Garbage Collection in RPython — RPython Documentation (original) (raw)

PyPy

Contents

Introduction

The overview and description of our garbage collection strategy and framework can be found in the EU-report on this topic. Please refer to that file for an old, but still more or less accurate, description. The present document describes the specific garbage collectors that we wrote in our framework.

Garbage collectors currently written for the GC framework

Reminder: to select which GC you want to include in a translated RPython program, use the --gc=NAME option of translate.py. For more details, see the overview of command line options for translation.
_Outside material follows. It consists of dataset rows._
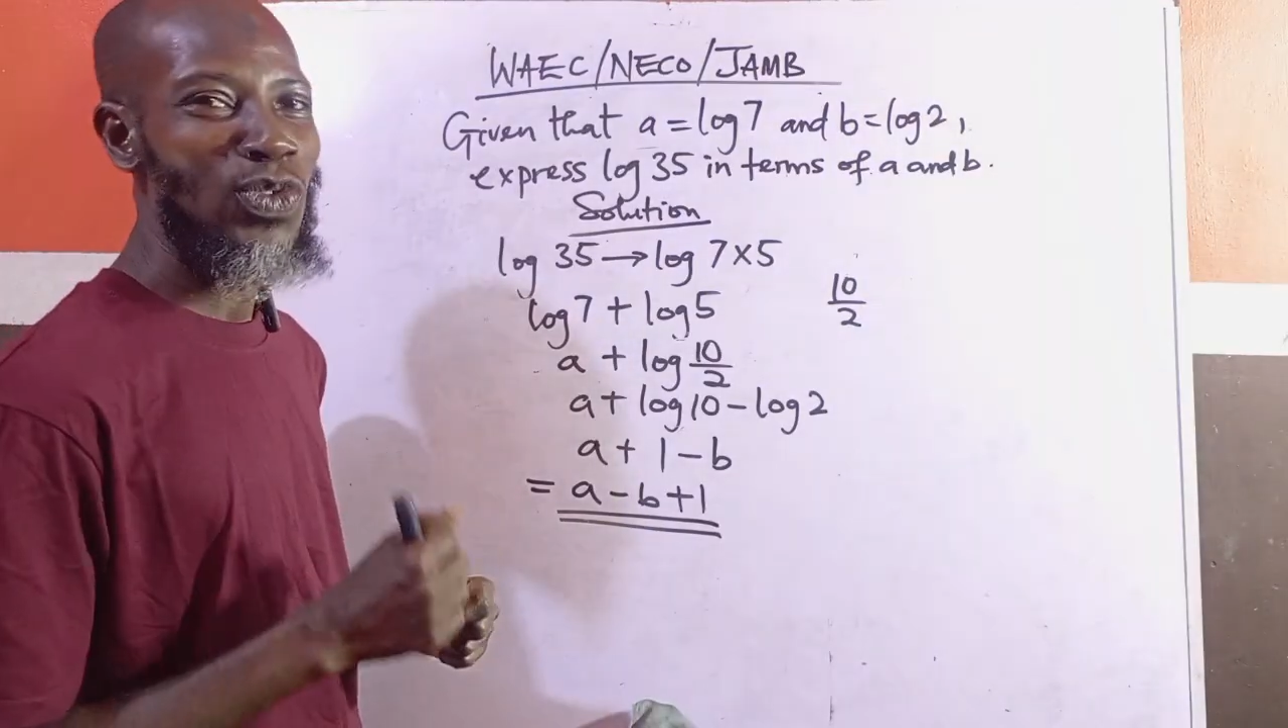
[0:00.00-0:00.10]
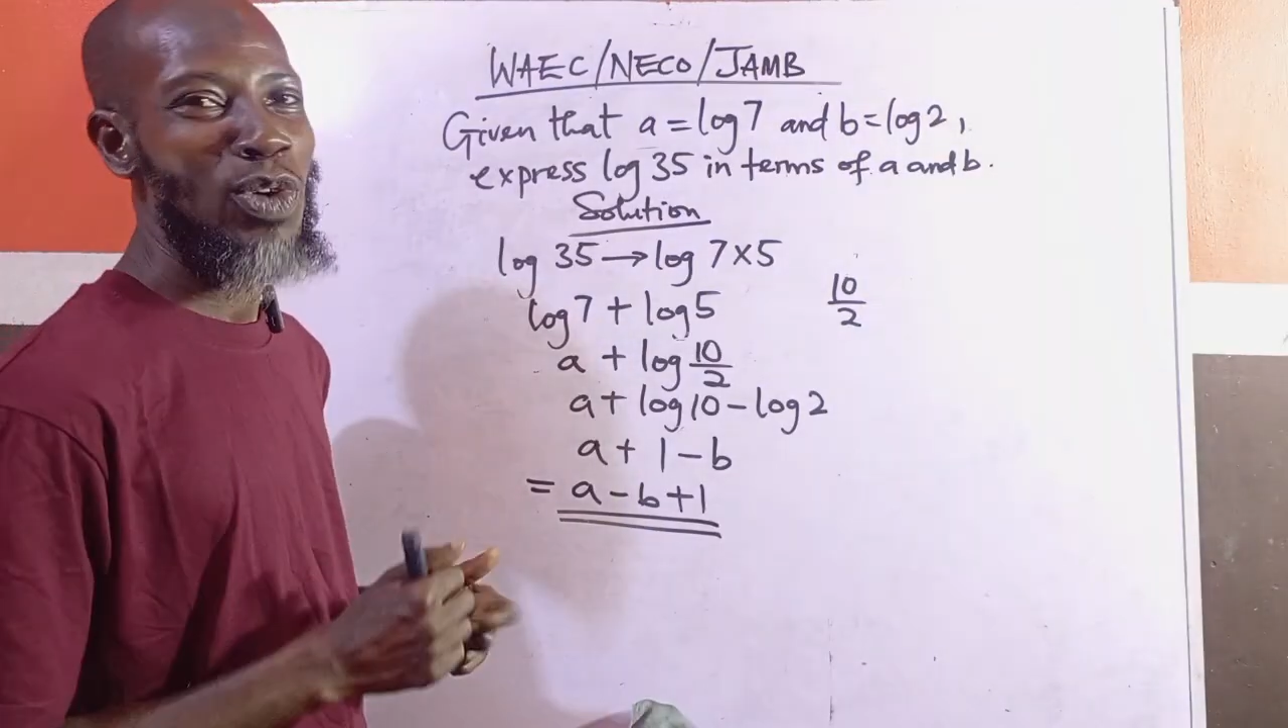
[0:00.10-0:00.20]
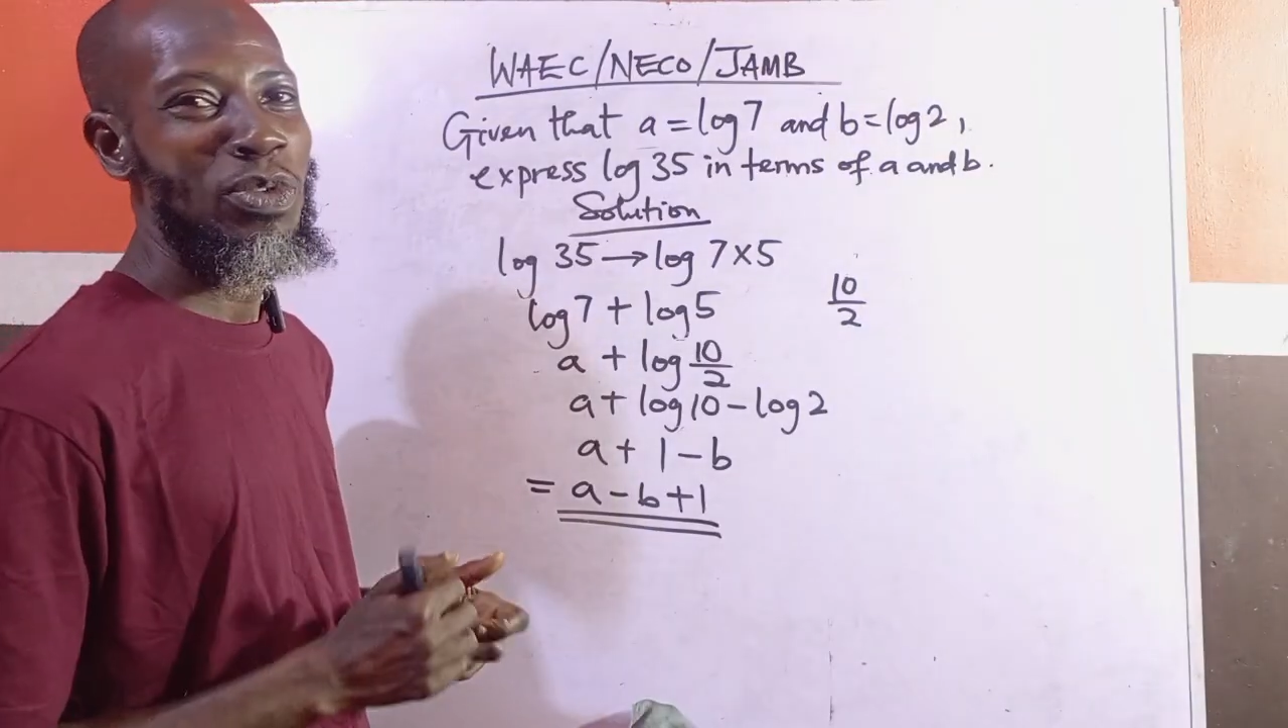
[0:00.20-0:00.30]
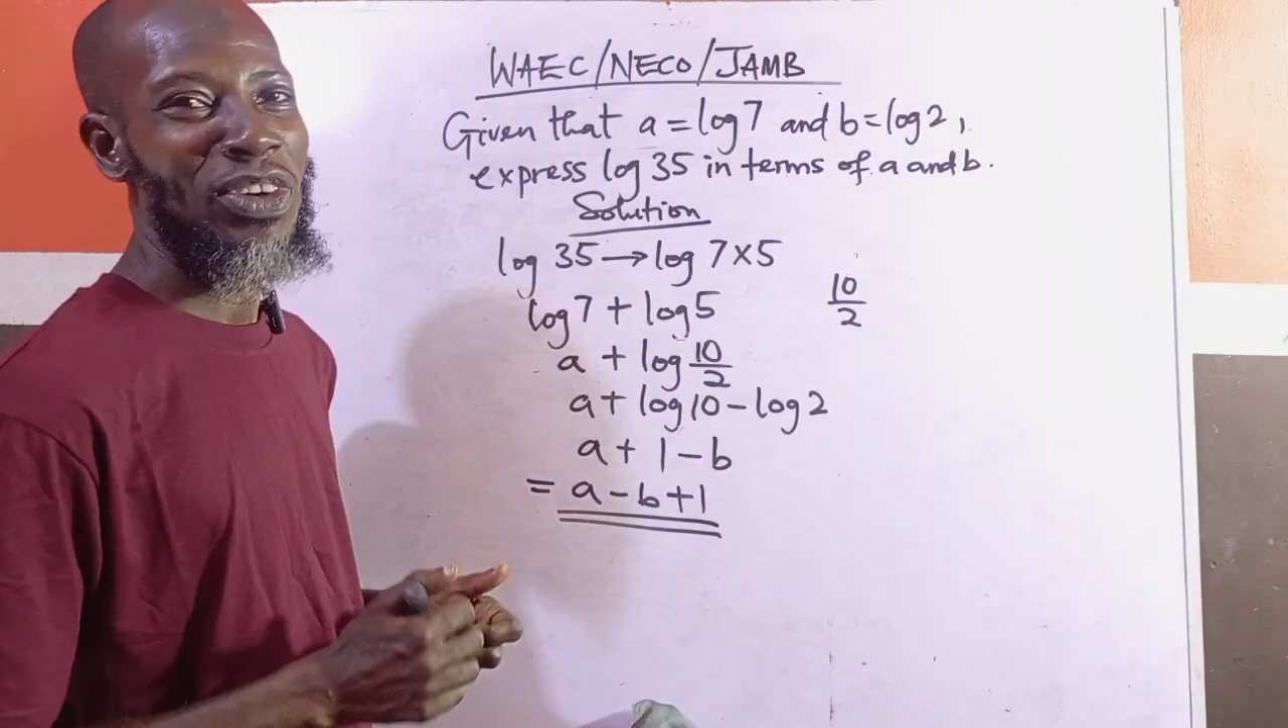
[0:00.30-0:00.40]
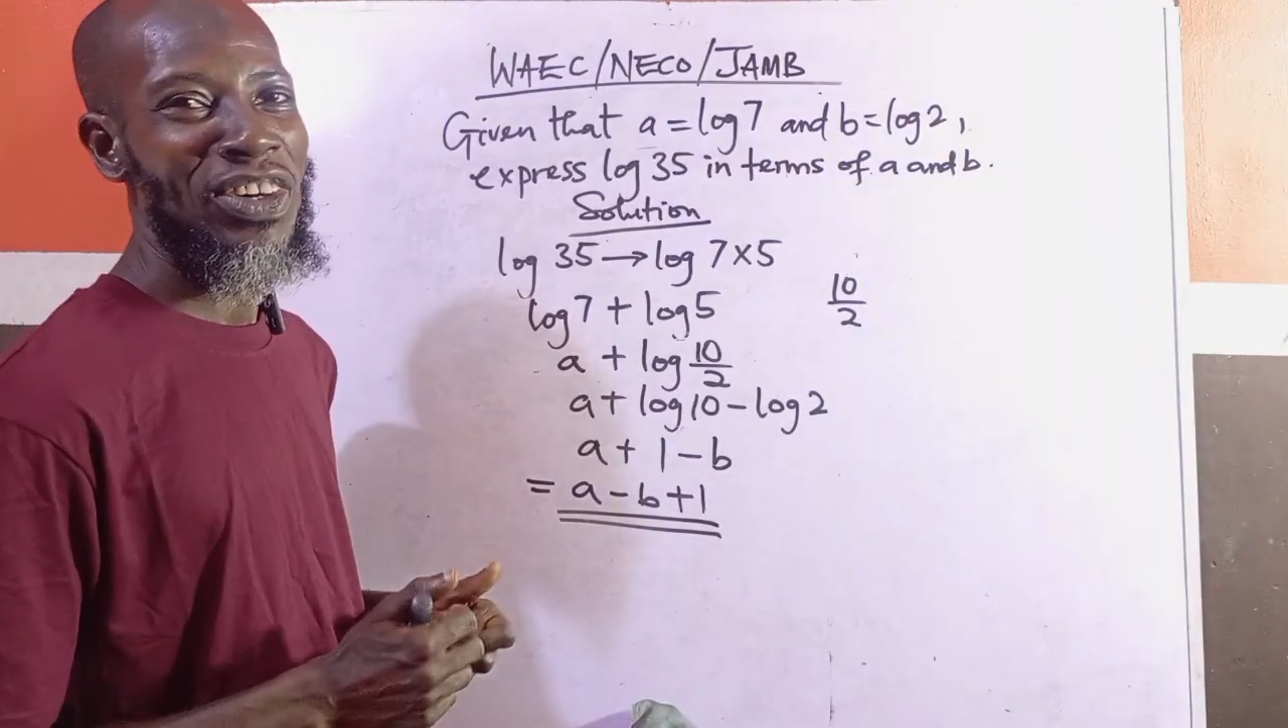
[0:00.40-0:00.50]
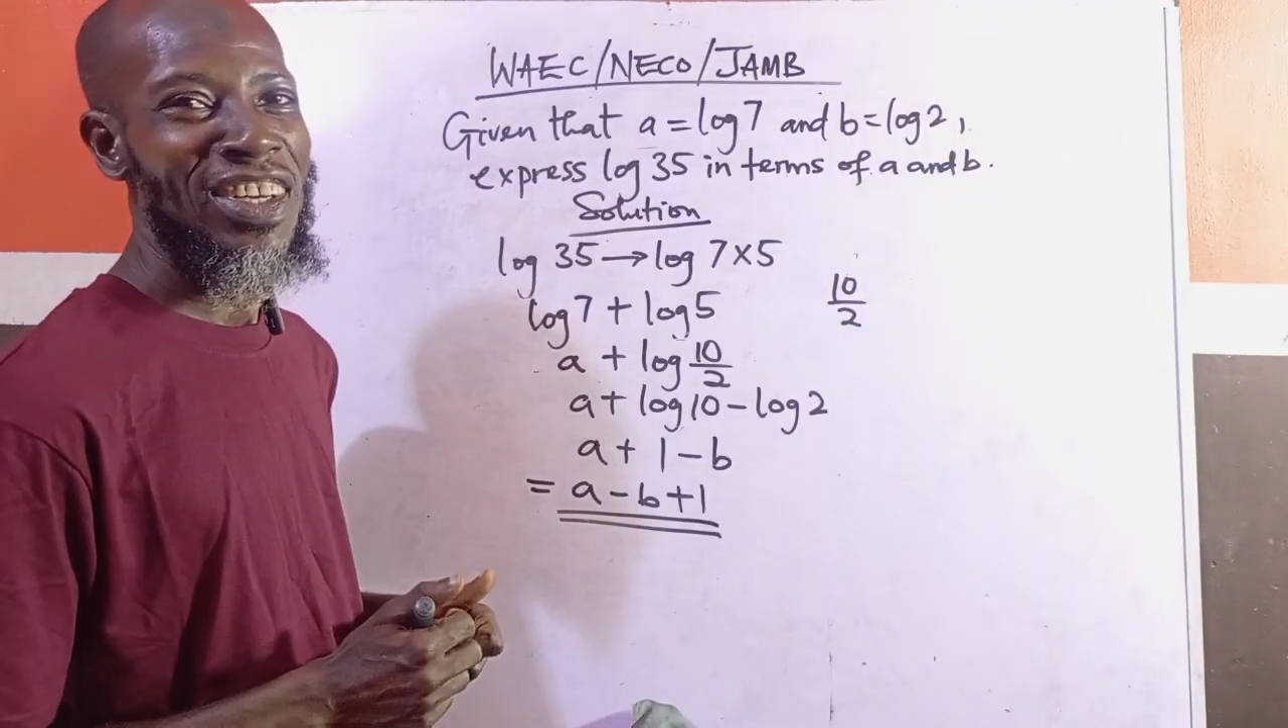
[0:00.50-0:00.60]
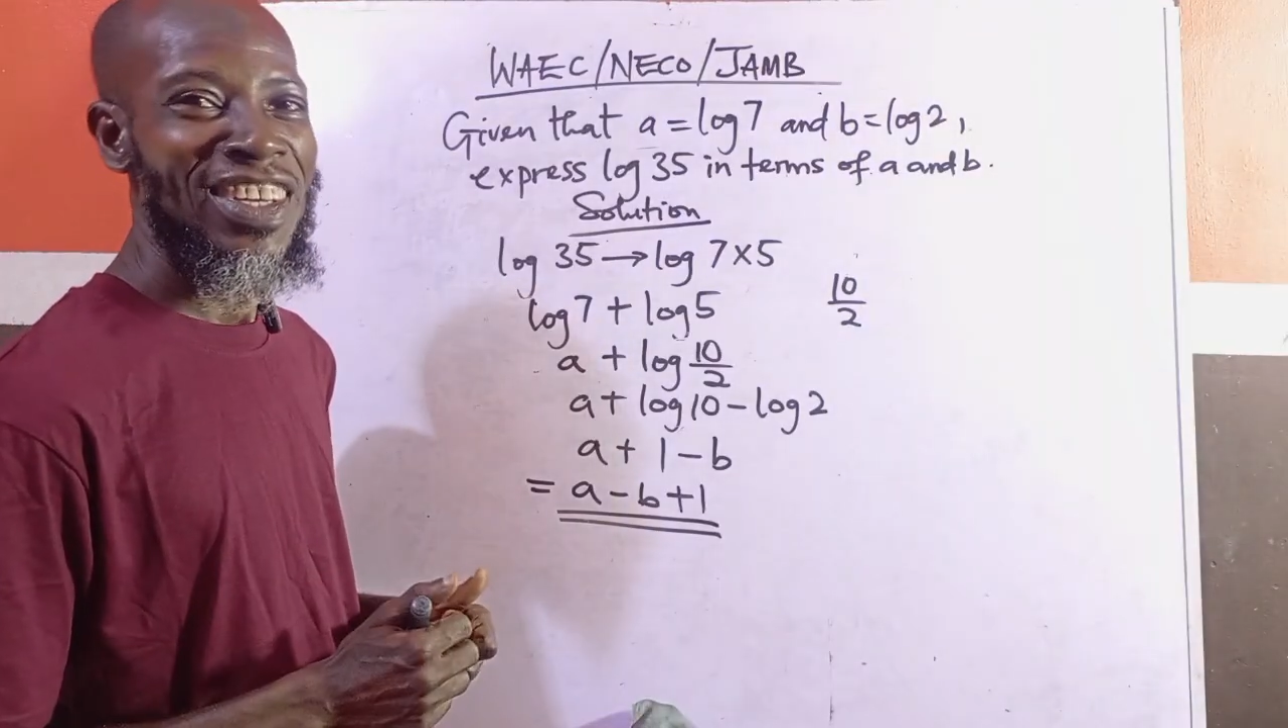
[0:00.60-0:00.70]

for more.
The following overview is written in chronological order, so the “best” GC (which is the default when translating) is the last one below.

Mark and Sweep

Classical Mark and Sweep collector. Also contained a lot of experimental and half-unmaintained features. Was removed.

Semispace copying collector

Two arenas of equal size, with only one arena in use and getting filled with new objects. When the arena is full, the live objects are copied into the other arena using Cheney’s algorithm. The old arena is then cleared. See rpython/memory/gc/semispace.py.

On Unix the clearing is done by reading /dev/zero into the arena, which is extremely memory efficient at least on Linux: it lets the kernel free the RAM that the old arena used and replace it all with allocated-on-demand memory.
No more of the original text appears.